Then the catch that rocked Knoxville, a 12-yard curl, ended Hunter's season at No. 16 Florida (9/17), but nearly 11 months later the 6-foot-4, 200 pounder is back and better than ever.
"Rehab was hard, but I am really thankful (the training staff) helped me out during the process," Hunter told reporters Thursday. "My knee feels real good right now. I think I'm 100 percent. I have been out there running with the team and everything with no pain, no little tweaks or anything like that. I think everything is good."
"I think he's better," sophomore safety Brian Randolph said. "Justin Hunter is back to his usual self. I think he actually got better. He seems to be back to normal. His routes are quick and very swift. He can pretty much get any (defensive back) he wants to get at any time."
Chatter has even circulated that during a visit to Rocky Top, former All-American safety and Kansas City Chief, Eric Berry worked one-on-one with Hunter and had his hands full throughout the workout.
The junior wideout and Virginia Beach, Va., native led the Southeastern Conference in receiving yards per game (104.7) before the injury last fall, but he still has yet to prove he can be an every-down receiver at the college level.
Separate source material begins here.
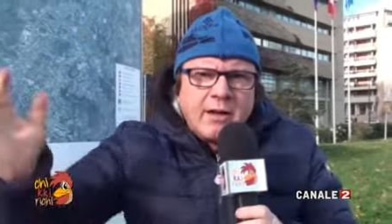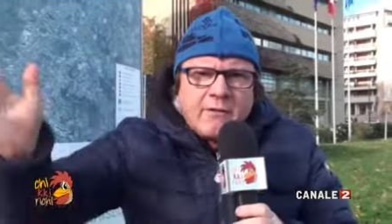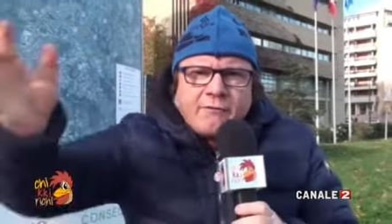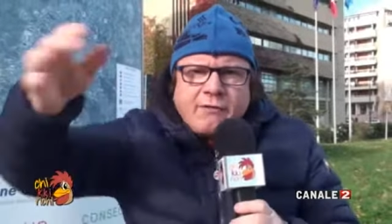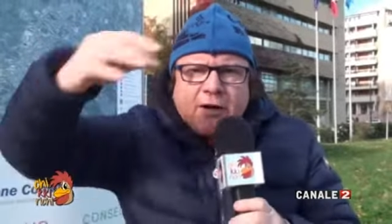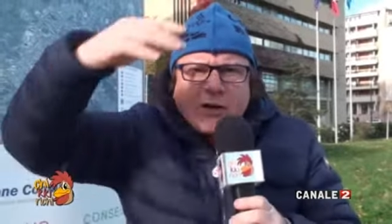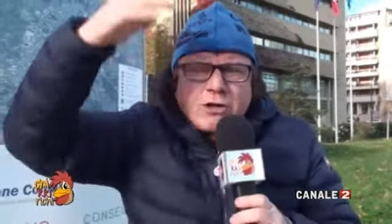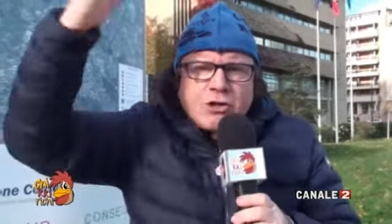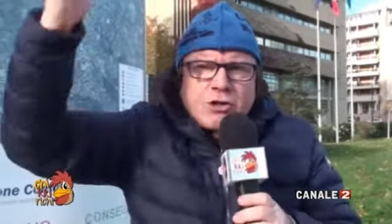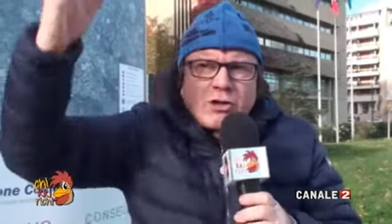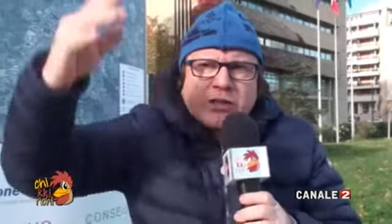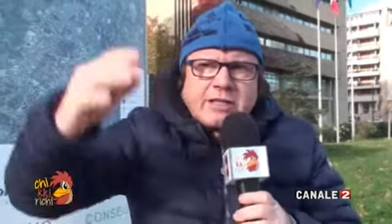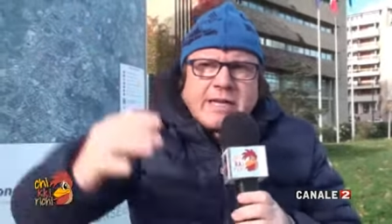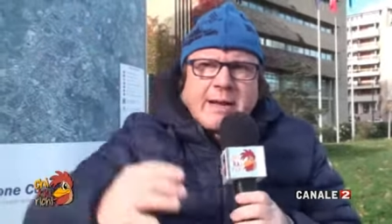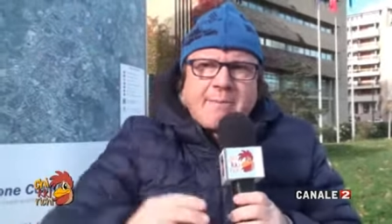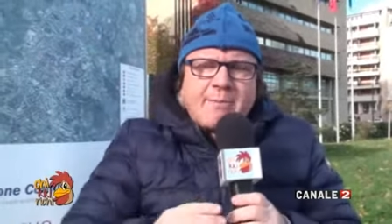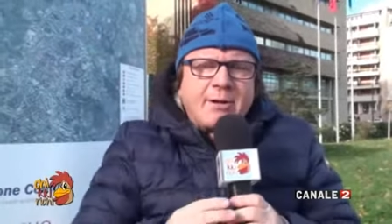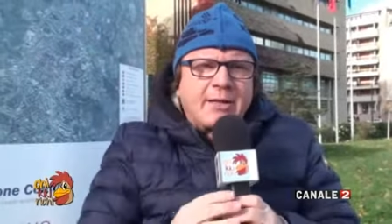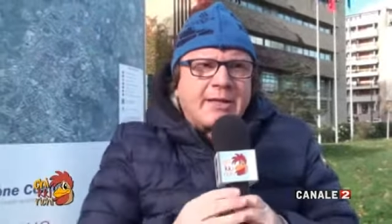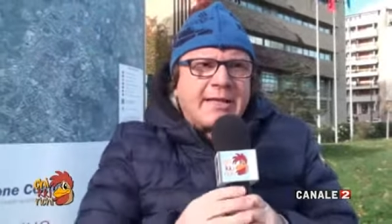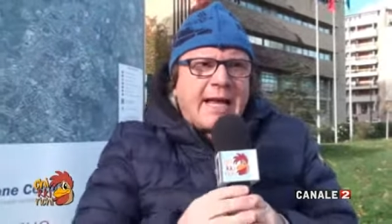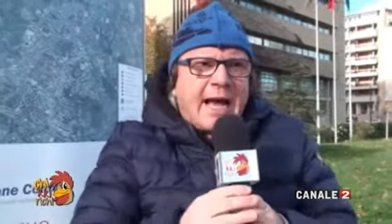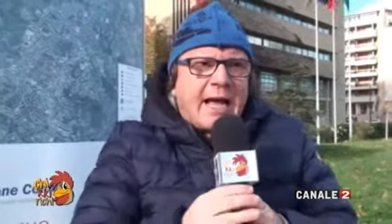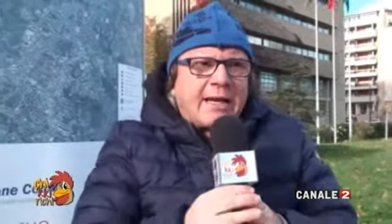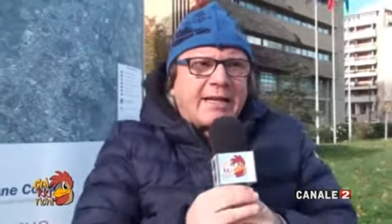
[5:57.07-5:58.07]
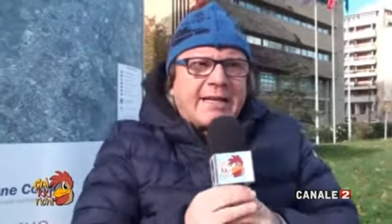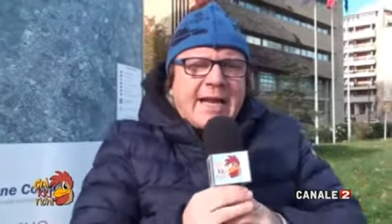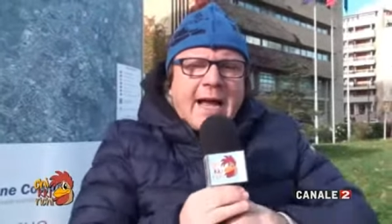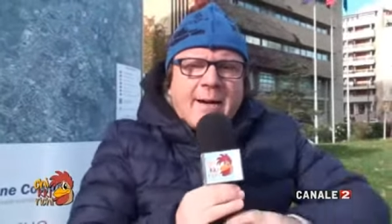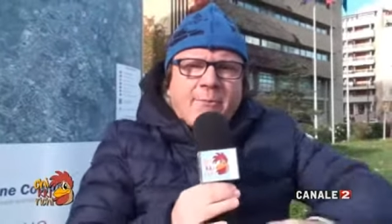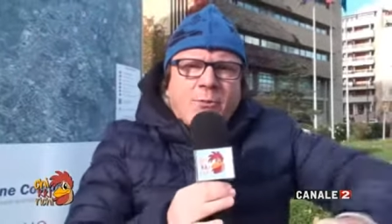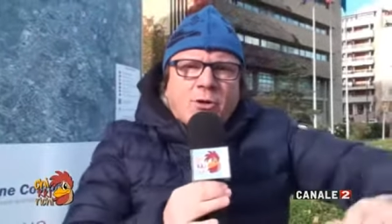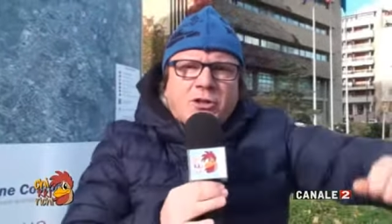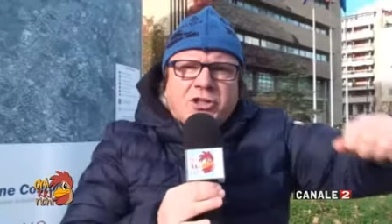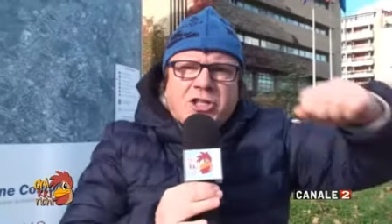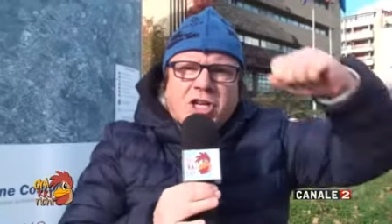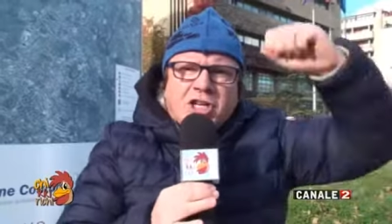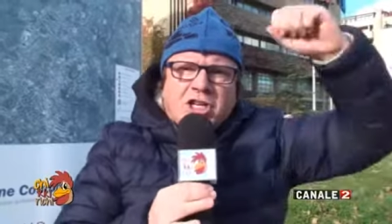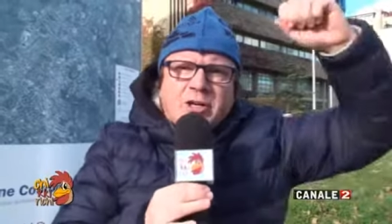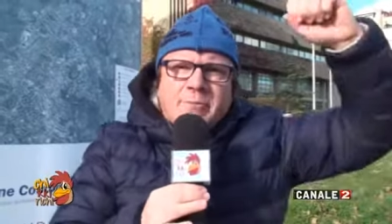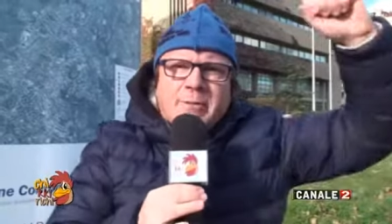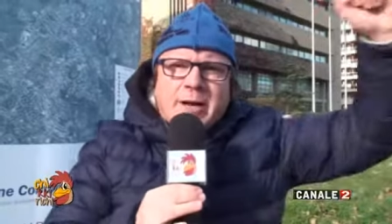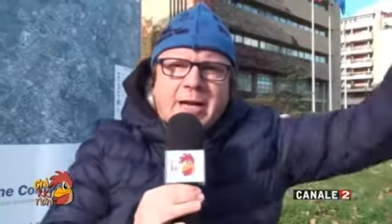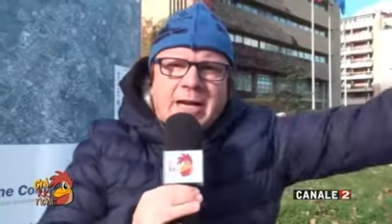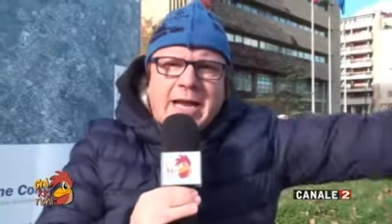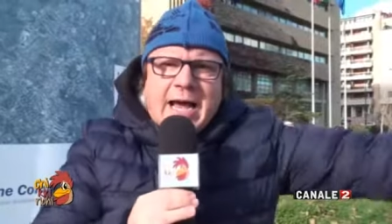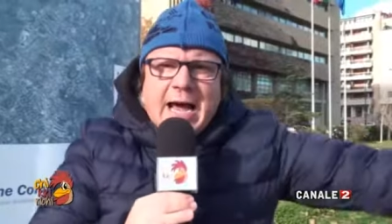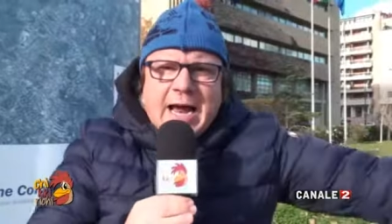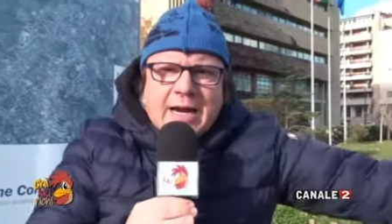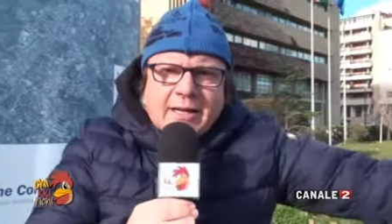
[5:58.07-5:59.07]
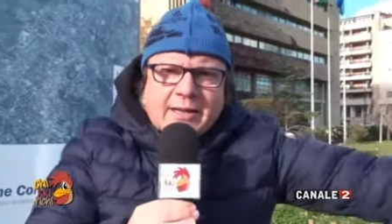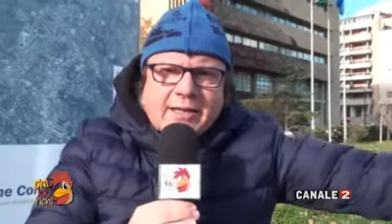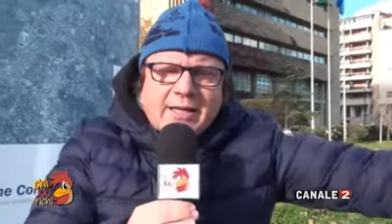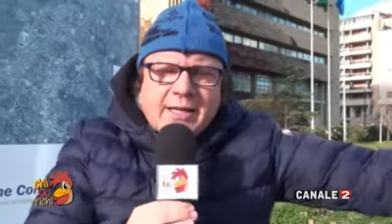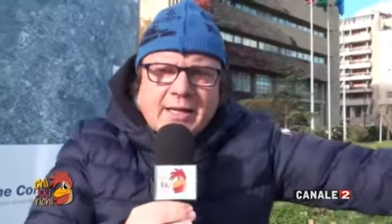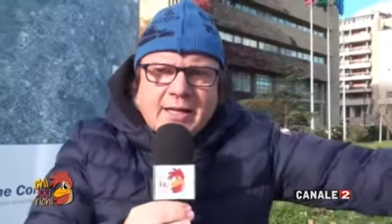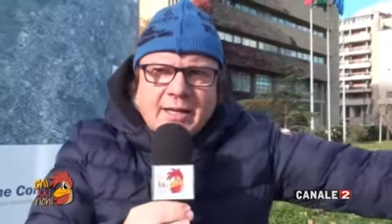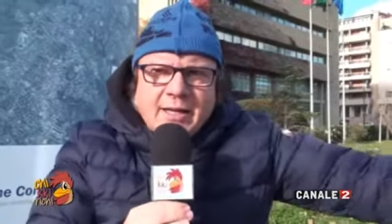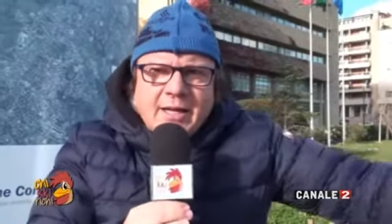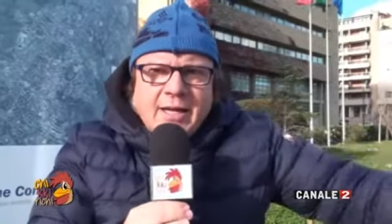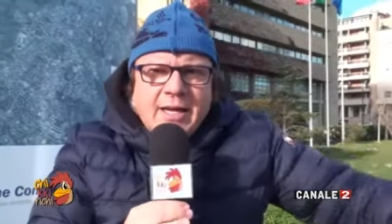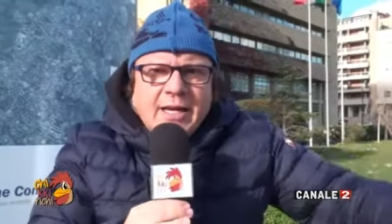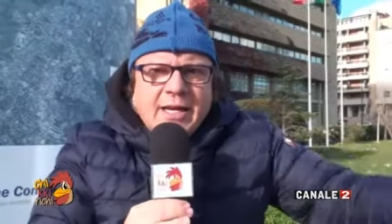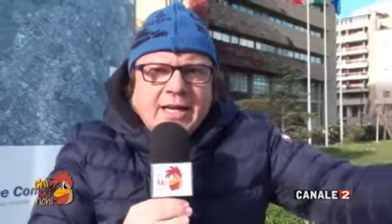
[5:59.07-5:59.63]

Faccio l'esempio, diamo 10 miliardi,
"I think it is far to say that his knee is fine," Tennessee coach Derek Dooley said. "Now he has to get the pads on and get hit. He has to be able to go twelve games and be able to produce, which he hasn't. This will be his first time that we depend on him every game and can you do it?"
And while Tennessee is set to open fall camp Friday at 2:15 p.m. at Haslam Field, it is hard for Hunter, a track and field high jump specialist to ignore the Thirtieth Olympiad taking place this month in London, England, but in the end football comes first.
"I know if I had worked on it and gotten to the Olympics, I would have missed a couple of games and that wouldn't have been best for the team," Hunter said. "When I got hurt, all I was thinking about was football. Track didn't even enter my mind, it was all football."